> _Problem requirements_: With the pictures omitted, print exactly the lines below, from the one containing "Spoken language: Russian" through the one containing "Verbatim transcript: И", and nothing else.

> _Extracted data_:
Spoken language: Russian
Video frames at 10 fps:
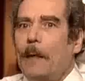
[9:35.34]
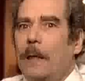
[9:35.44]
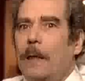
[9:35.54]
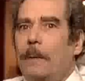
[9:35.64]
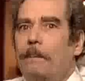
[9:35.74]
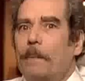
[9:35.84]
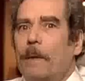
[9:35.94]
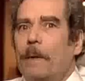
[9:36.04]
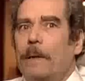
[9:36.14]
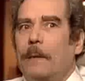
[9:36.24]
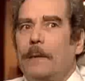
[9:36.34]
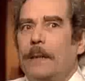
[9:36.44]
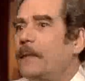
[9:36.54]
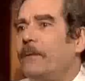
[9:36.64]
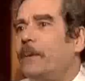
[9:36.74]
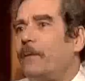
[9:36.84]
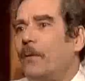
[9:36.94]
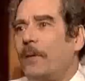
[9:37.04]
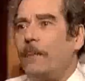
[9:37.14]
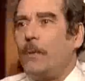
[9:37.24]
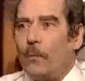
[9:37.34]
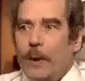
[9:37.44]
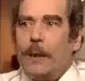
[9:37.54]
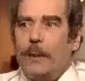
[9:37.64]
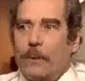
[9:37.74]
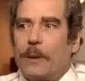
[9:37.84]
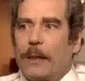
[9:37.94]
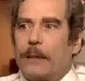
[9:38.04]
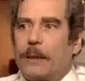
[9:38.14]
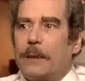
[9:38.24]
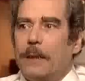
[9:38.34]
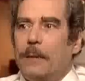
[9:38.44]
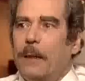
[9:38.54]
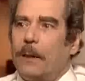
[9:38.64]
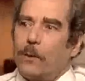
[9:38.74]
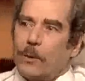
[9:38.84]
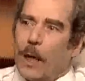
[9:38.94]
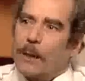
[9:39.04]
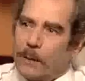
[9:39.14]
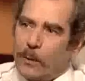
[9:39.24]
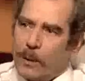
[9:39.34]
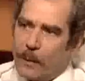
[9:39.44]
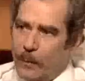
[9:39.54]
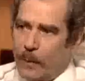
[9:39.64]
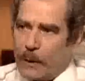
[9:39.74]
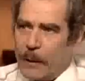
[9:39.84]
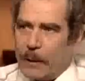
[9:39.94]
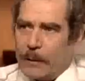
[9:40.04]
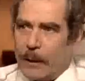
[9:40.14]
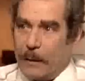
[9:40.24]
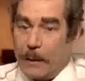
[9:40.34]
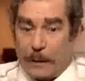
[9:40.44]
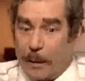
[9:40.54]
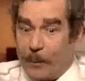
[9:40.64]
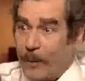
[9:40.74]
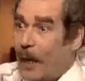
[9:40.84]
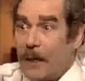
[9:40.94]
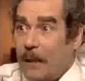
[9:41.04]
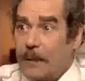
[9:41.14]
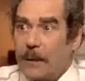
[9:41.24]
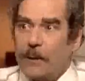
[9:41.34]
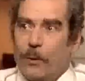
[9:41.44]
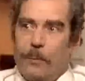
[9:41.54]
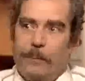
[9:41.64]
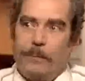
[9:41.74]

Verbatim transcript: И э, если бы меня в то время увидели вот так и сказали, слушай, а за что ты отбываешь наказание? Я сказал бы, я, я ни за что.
---
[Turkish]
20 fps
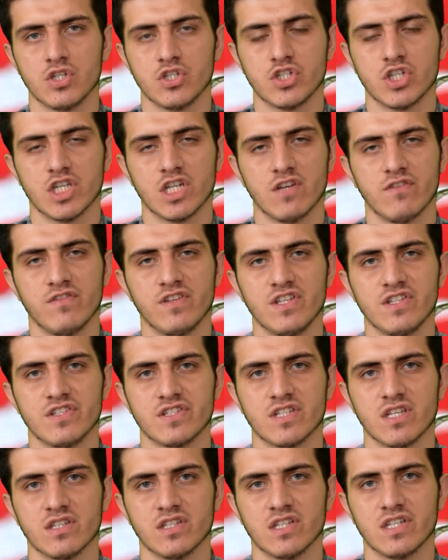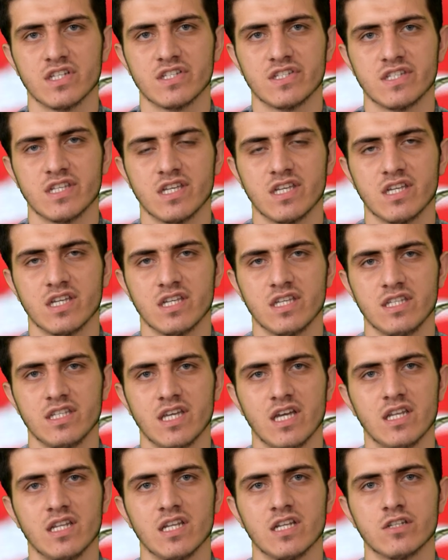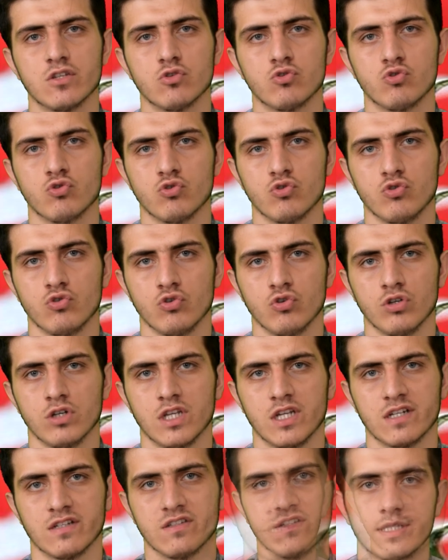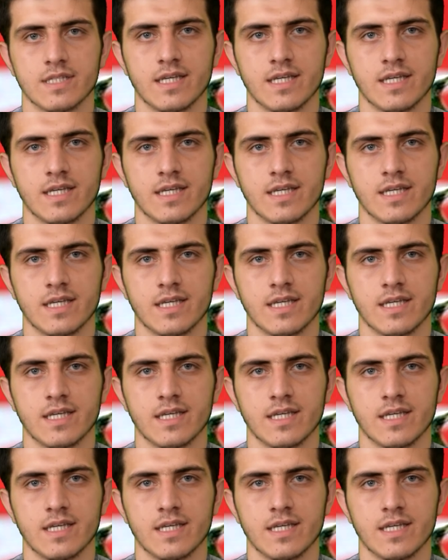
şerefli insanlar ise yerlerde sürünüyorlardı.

> _Response below_:
Spoken language: Russian
Video frames at 10 fps:
[9:35.34]
[9:35.44]
[9:35.54]
[9:35.64]
[9:35.74]
[9:35.84]
[9:35.94]
[9:36.04]
[9:36.14]
[9:36.24]
[9:36.34]
[9:36.44]
[9:36.54]
[9:36.64]
[9:36.74]
[9:36.84]
[9:36.94]
[9:37.04]
[9:37.14]
[9:37.24]
[9:37.34]
[9:37.44]
[9:37.54]
[9:37.64]
[9:37.74]
[9:37.84]
[9:37.94]
[9:38.04]
[9:38.14]
[9:38.24]
[9:38.34]
[9:38.44]
[9:38.54]
[9:38.64]
[9:38.74]
[9:38.84]
[9:38.94]
[9:39.04]
[9:39.14]
[9:39.24]
[9:39.34]
[9:39.44]
[9:39.54]
[9:39.64]
[9:39.74]
[9:39.84]
[9:39.94]
[9:40.04]
[9:40.14]
[9:40.24]
[9:40.34]
[9:40.44]
[9:40.54]
[9:40.64]
[9:40.74]
[9:40.84]
[9:40.94]
[9:41.04]
[9:41.14]
[9:41.24]
[9:41.34]
[9:41.44]
[9:41.54]
[9:41.64]
[9:41.74]

Verbatim transcript: И э, если бы меня в то время увидели вот так и сказали, слушай, а за что ты отбываешь наказание? Я сказал бы, я, я ни за что.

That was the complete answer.